“Não analisa não”, dizia um deles quando era levantada uma proposta de fazer algo que, ao ser analisado, traria péssimas expectativas. Era uma palavra de ordem, uma espécie de lema que comandava o destino dos três amigos, diante do qual nenhum obstáculo se sustinha. Era um compromisso de honra: não analisar, porque do contrário surgiriam problemas, esmiuçariam motivos, previam-se conseqüências, nenhuma atitude seria possível, a vida perderia a graça.
De posse dessa lição que pode ser achada na página 80 do livro homônimo ao titulo da crônica cujo autor Fernando Sabino tenta, de maneira desordenada, amaciar o intelecto na incansável busca de sentido para frágil existência do ser humano. Obviamente falha, como qualquer outro livro destinado a tal fim. Clarice Lispector teceu comentários a respeito da obra, entendendo-a como uma história subjetiva, filmada na luz de rua, e de uma sofisticada literatura que se agacha justamente em faltar com as palavras gloriosas a que a literatura se dispõe.

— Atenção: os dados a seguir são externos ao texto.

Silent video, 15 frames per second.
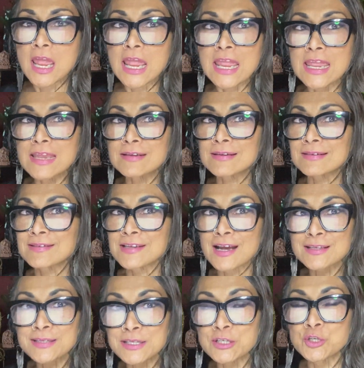It
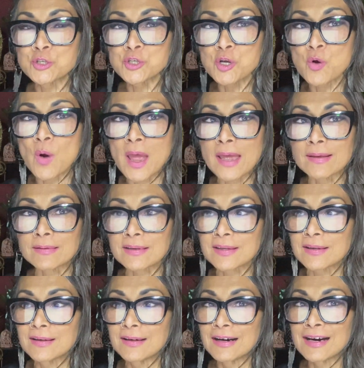doesn't do it
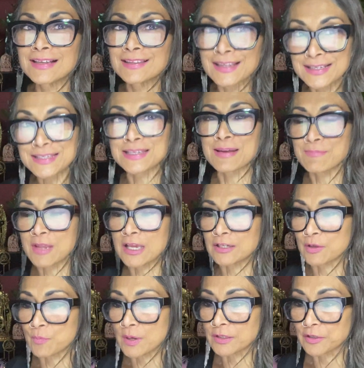unless I'm
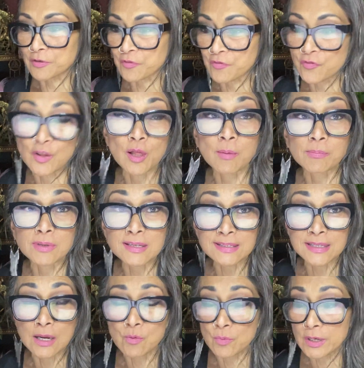getting ready to film. Is
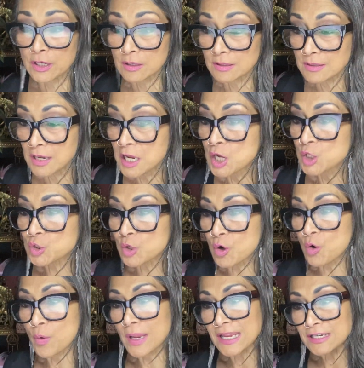that weird?
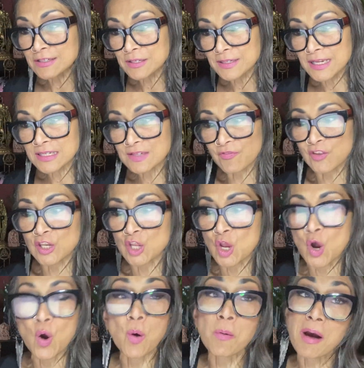So in today's
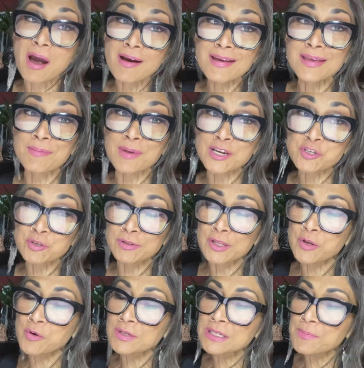video, I am actually
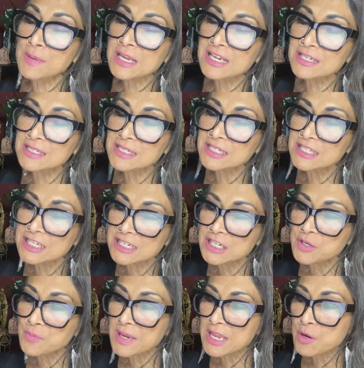going to be
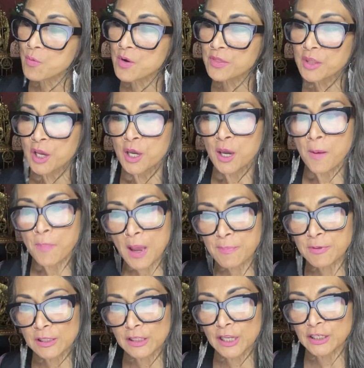continuing with
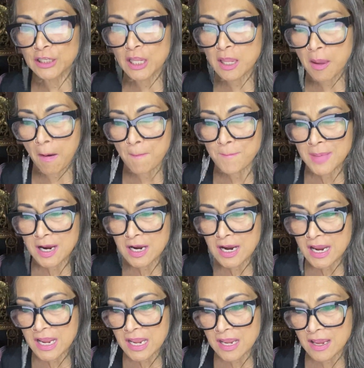populating
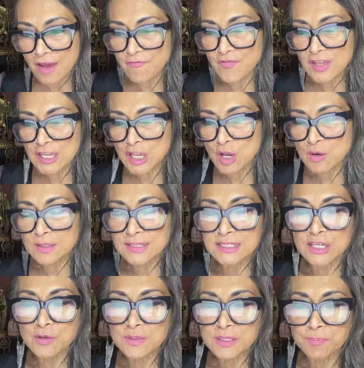my video
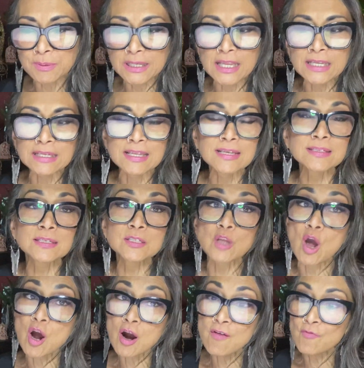series playlist
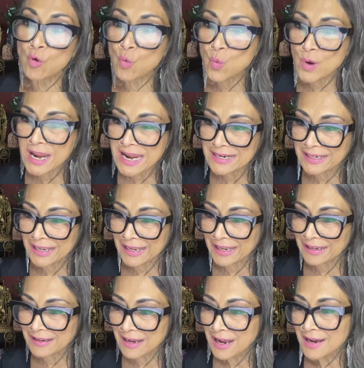of
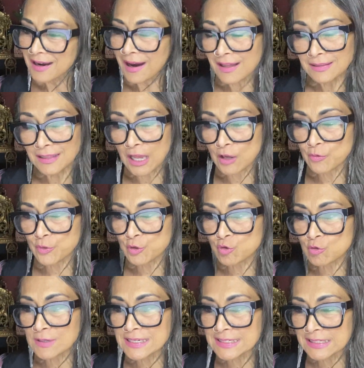reading aloud the
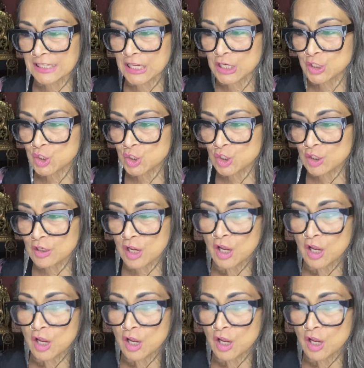translation,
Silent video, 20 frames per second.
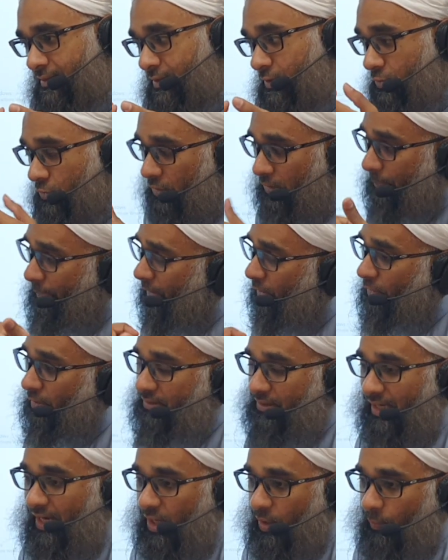So depending on
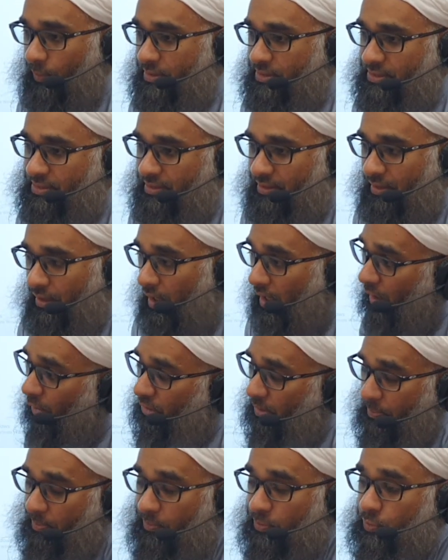the language, how
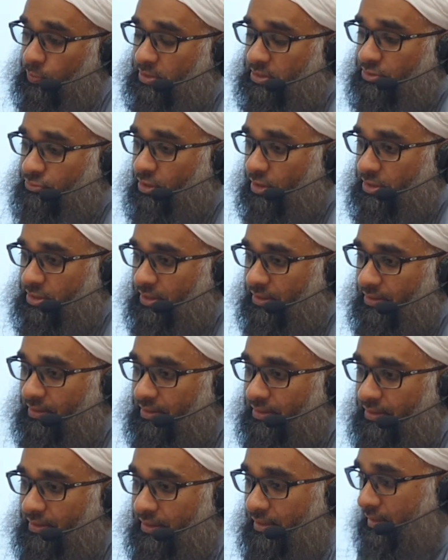do people use the structure?
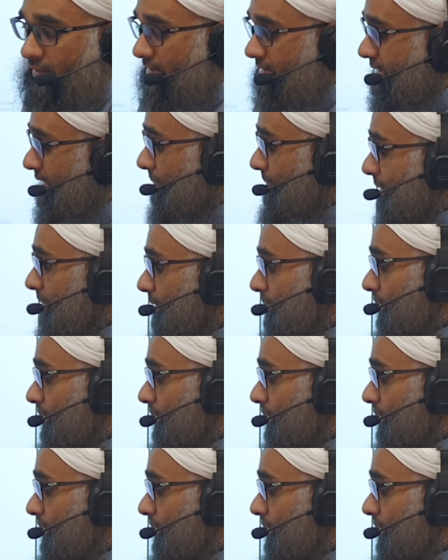Some people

Na ultima crônica havia eu convidado o leitor a reunir coragem na missão de se perguntar qual o sentido de sua vida. Justamente para hoje desdizer tudo que disse, constatando que não há sentido nenhum que julgado suficiente possa cobrir todo o oco de sujeitos consumidos por uma leitura como essa, tão visceral e revolucionária, não sendo possivel vê mais os sentidos como uma proposta a perseguir. Talvez a revolução esteja amparada no simples fato da juventude se achar forte, destemida a cumprir a maior tarefa de homens que como eu, se debruçam a realizar: descobrir um sentido feérico que ocupe todo vazio que sobra depois de ler Sartre, ou até de abrir o biscoitinho da sorte no Orkut e encontrar lá uma razão que funciona para os outros, mas que para você parece mero clichê sociológico.
Moças e rapazes que querem aprender a fazer alguma coisa daquilo que a humanidade imprimiu ao seu destino, desde antes do ventre, como se faz a um predestinado. Estaremos todos predestinados a preencher o lugar de maridos e esposas que aguardam seus parceiros após uma cansativa jornada de trabalho?
As palavras e os discursos se misturam como num espumoso caldeirão. O recipiente da existência que acumula além da sujeira do homem lobo do próprio homem, carrega consigo a poesia alastrada entre os canteiros das ruas; na senhora que carrega a sacola de pães pra casa; no rapaz que assobia desavisado de que a vida é um peso a se sustentar. Sem suposições ou teorias, as palavras e os discursos que se misturam nas ruas, entre a multidão ignara ou enganada, não é muito diferente desse nosso recipiente autoconsciente e falsamente intelectual. No fim, queremos sobreviver e apenas. Ter filhos e apenas. Escrever um livro e apenas. Resta Nietzsche proclamar, em toda sua filosofia encarnada puramente por ele: Ou filhos ou livros. Como se na vida, só existissem dois caminhos. E há sempre um mais largo que o outro.
Encontro Marcado é uma brasa viva a nos queimar e nos retirar a pele. Nele não há certezas que durem mais que um parágrafo. Nada vale nada, tudo é precário, equivoco, contraditório. O questionamento é decisivo, sincero. Não apenas lê-se Fernando Sabino, vive-se, olha-se com seus olhos emprestados, rejeita-se o sangue espirrado que jorra lá fora, e busca-se introspectar dentro da alma, distante de tudo, de todos, até mesmo de si, de suas vontades, de suas razões, para, na agonia do sentido e da direção, desvendar que há homens que não precisam de sentido, porque para eles o futuro não existe. Talvez seja isso: o amanha realmente não exista. Talvez Renato Russo estivesse certo. E todos, absolutamente todos, estejam errados. Nascemos para morrer. Não nos resta certeza mais afiada. Nessas horas, sobra-nos dizer: NÃO ANALISA NÃO.